Developing world educators
Terry Smith has long been dedicated to teachers.
Whether it's preparing Radford University students for careers as classroom educators or guiding current teachers through avenues of professional development, Smith is passionate and persistent in providing both groups access to a world of resources.
If you need proof, take a look at the two online collaboration projects – the Monster Project and Landmark Games – he runs each year. Both bring together classrooms from all over the United States as well such faraway countries as – to name a few – Russia, England, Taiwan and Argentina.
A few years ago, when National Geographic began an effort to select education professionals who could help the media company connect teachers throughout the world through online communities, Smith was a natural selection to join the group.
He was one of eight selected as The Voices of Geo-Education.
"National Geographic was looking for a way to involve more teachers in what the organization does, and more teachers are using the resources of the world by using National Geographic resources to teach in the classrooms," said Smith, an assistant professor in RU's School of Teacher Education and Leadership. "It was an effort to get teachers where they want to be and maybe take their eyes off the tests for a while.

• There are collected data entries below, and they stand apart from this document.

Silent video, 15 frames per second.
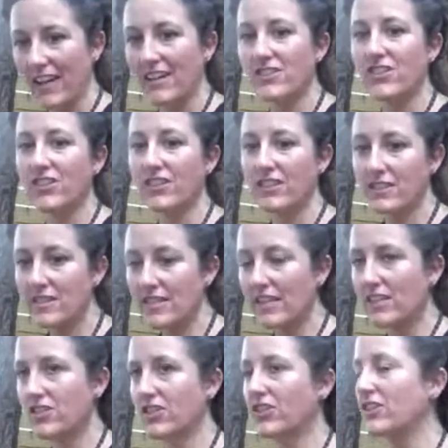Yeah, she couldn't see
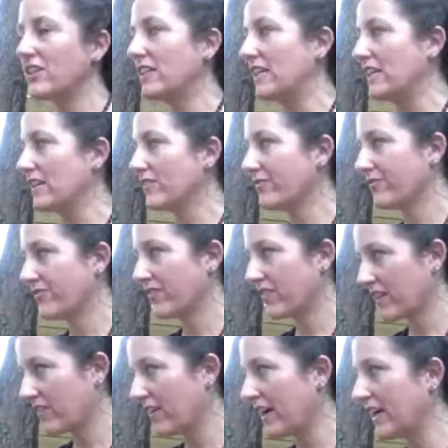and she couldn't hear.
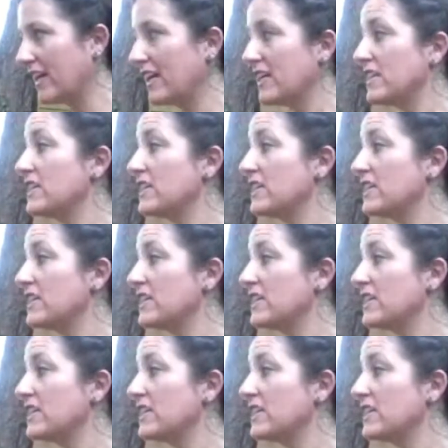Right.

Also, teachers can use these resources from National Geographic, which has amazing video clips and lessons and software teachers can all use."
The first task for the eight educators was to organize the National Geographic Educator Community website and to create a global bank of Internet projects, like the Monster Project. Next, they searched out exemplary K-12 teachers who were already "connecting with other schools, using maps and globes and were environmentally connected to the world," Smith said.
The efforts, which took about a year, led to the creation of a teacher certification program.
The three-part program offers free training and requires K-12 teaching professionals to share lesson ideas with other educators, develop and run a classroom project in which they use four or five different software tools, such as Google Earth and Mapmaker Interactive, and then create a two-minute video demonstrating their involvement.
Teachers must also follow a framework called ASK, an acronym for Attitudes, Skills and Knowledge.
"Teachers must show how they supported that framework by recording their students' attitudes about the world, and then how they had their students immersed in skills of using different kinds of tools and then how their students gained knowledge from the projects," explained Smith, who serves as a trainer for the program.
The program is important to teachers because it provides them a connection to other National Geographic-certified teachers. They connect through online groups to communicate and share videos, lesson plans and various other resources.
There's also the Grosvenor Teacher Fellow program, which recognizes exemplary educators for their commitment to geographic education and gives them an opportunity to travel abroad with other selected fellows.
"We have an amazing group of professional development going on where the educators connect with one another," said Smith, a former elementary school teacher. "They share their work online and eventually we see more and more them become Grosvenor fellows.
So far, the certification program is not open to pre-service teachers, but Smith is working to reverse that restriction. "We are talking about how we can certify pre-service teachers and keep the program authentic," said Smith, who also is looking to bringing a training session to the Radford University campus.
In one instance, however, Smith was able to gain an exception for a Radford student, Liz Andrus, who stepped in and helped him at a conference deliver an important presentation about Mapmaker Interactive.
"She practiced, learned and did everything," Smith said of Andrus. "She presented to other teachers about how the program works and did a wonderful job."
Andrus, a graduate student in RU's Elementary Education Curriculum and Instructor master's program, said she had only a few weeks to learn the program, a "nerve-racking" experience, she said.
It was worth it.
Being certified as an educator by the prestigious magazine she grew up reading is "a great feeling," the Stuarts Draft native said. "The National Geographic framework has become a huge part of my own teaching philosophy."
After the experience, Andrus inquired about getting certified though the program. "She emailed me and said, ‘I know this program pretty well. Is there any way I can get certified?'"
Smith then he checked into gaining an exception for the exceptional student.
"And now, she's the only pre-service teacher certified with the program," Smith said.